First Zucchinis and Cucumbers of the season! And lots of celery
LOTS of Loquats, a few strawberries, some carrots and our first green beans
Strawberries, cleaned and ready for jam making
Broad beans/fava beans! The ones on the plate are going to be dried for next year's plants, the ones one the side will be eaten. We have much more, too!
Loquats, Yu Mai Tsai (chinese lettuce), Yomogi for mochi and Strawberry Saxifraga leaves for tea
Strawberries, Komatsuna, Carrots, smaller Broad beans and a couple of loquats


Wendy said...

Hi Janice,

I've been reading your site for a few months. It has really inspired me to grow more vegetables, but somehow half of the seedlings are not making it after transplantation.

Anyways, I wanted to ask what variety of loquat tree you have. Is it a Big Jim? Is it sweet? I'm thinking of adding a loquat tree, but don't know what variety is best. I want something sweet. If you have any suggestions, please let me know!

AJK said...

Hi Wendy, thanks for stopping by! I guess there are a lot of variable that can cause the seedlings to die after transplant. One of the main reasons would be a change in sunlight. If it's raised in a cool shady area, and then brought out to full sun, it can burn up. Another could be when you transplant, the roots may be severely damaged. I stopped using clay pots because of this. The roots seem to like the pores in the clay pots and dig their way in so by the time you get around to transplanting, over half of them are burrowed deeply into the pot itself. Also I've read (and it works) that it helps to start them off in not so fertile soil, then when you transplant, give them rich compost soil from your own compost. (the store bought compost just isn't the same! Though we still buy some) Then the seedlings won't be so shocked when they get moved because they've come to a buffet.

The loquat tree is mystery tree. My mom planted it from seed. It's a smaller fruiting variety that does get really sweet if you allow it to ripen. The largest fruits are only 2". If you want, I have TONS of seeds. We thin our flowers after they set fruit to help each fruit reach it's potential. Just post me your email, and I won't publish that comment and we can discuss it if you're interested.

Wendy said...

Thank you for your quick reply and insights on transplanting. I appreciate your offer for the loquat seeds but don't think I can wait the 5-7 years for a seed to fruit so I might have to get a grafted tree for earlier fruit. I'm trying to get my family to eat healthier fresh fruit and vegetables and am slowly expanding our yard to edibles only.

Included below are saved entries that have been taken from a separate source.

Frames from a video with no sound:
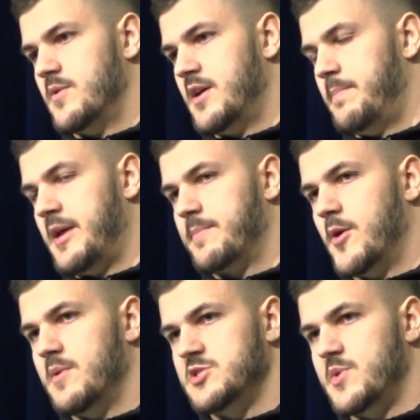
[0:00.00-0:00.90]
in big
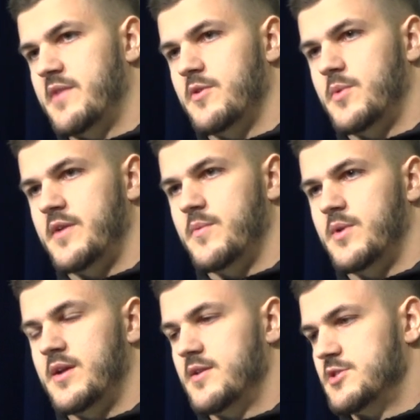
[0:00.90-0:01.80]
moments or whenever, when it,
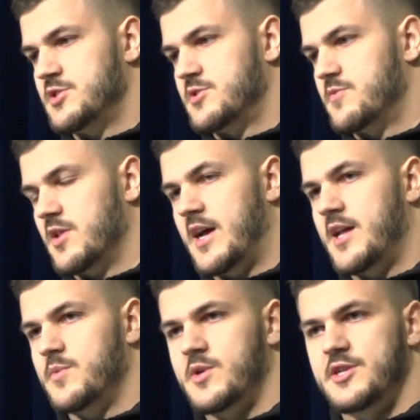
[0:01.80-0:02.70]
when it, just rely
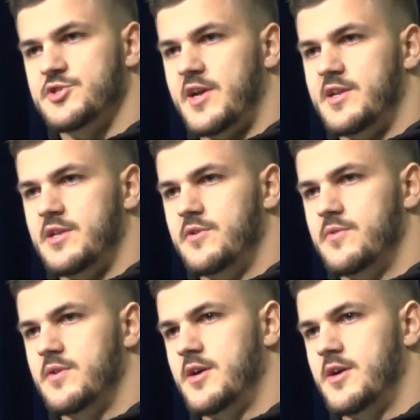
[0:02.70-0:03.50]
on what you're trained to do,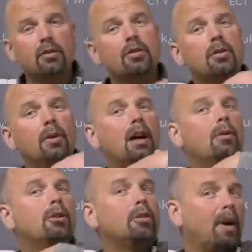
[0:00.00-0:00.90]
just to
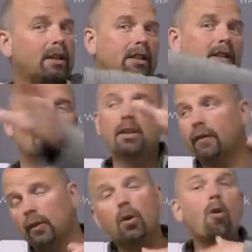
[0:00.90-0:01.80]
allow good bacteria to
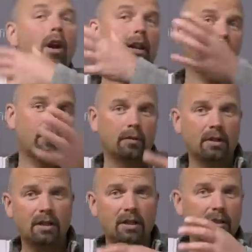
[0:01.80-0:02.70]
flow right through
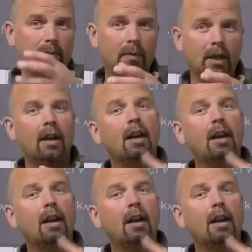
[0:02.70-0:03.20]
the system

I saw you commented on my blog about putting my son on the gfcf diet, which I've totally neglected beyond the initial entry. My son has moderate-severe autism and we've tried strict diet restrictions, but in school, he always gets diet infractions. It's almost impossible to keep him from all offending foods...

Thank you again for your blog. I really enjoy reading it as it not only gives me inspiration but it's wonderful to see how dedicated you are to protecting your son from his severe food allergies. And he is a cutie!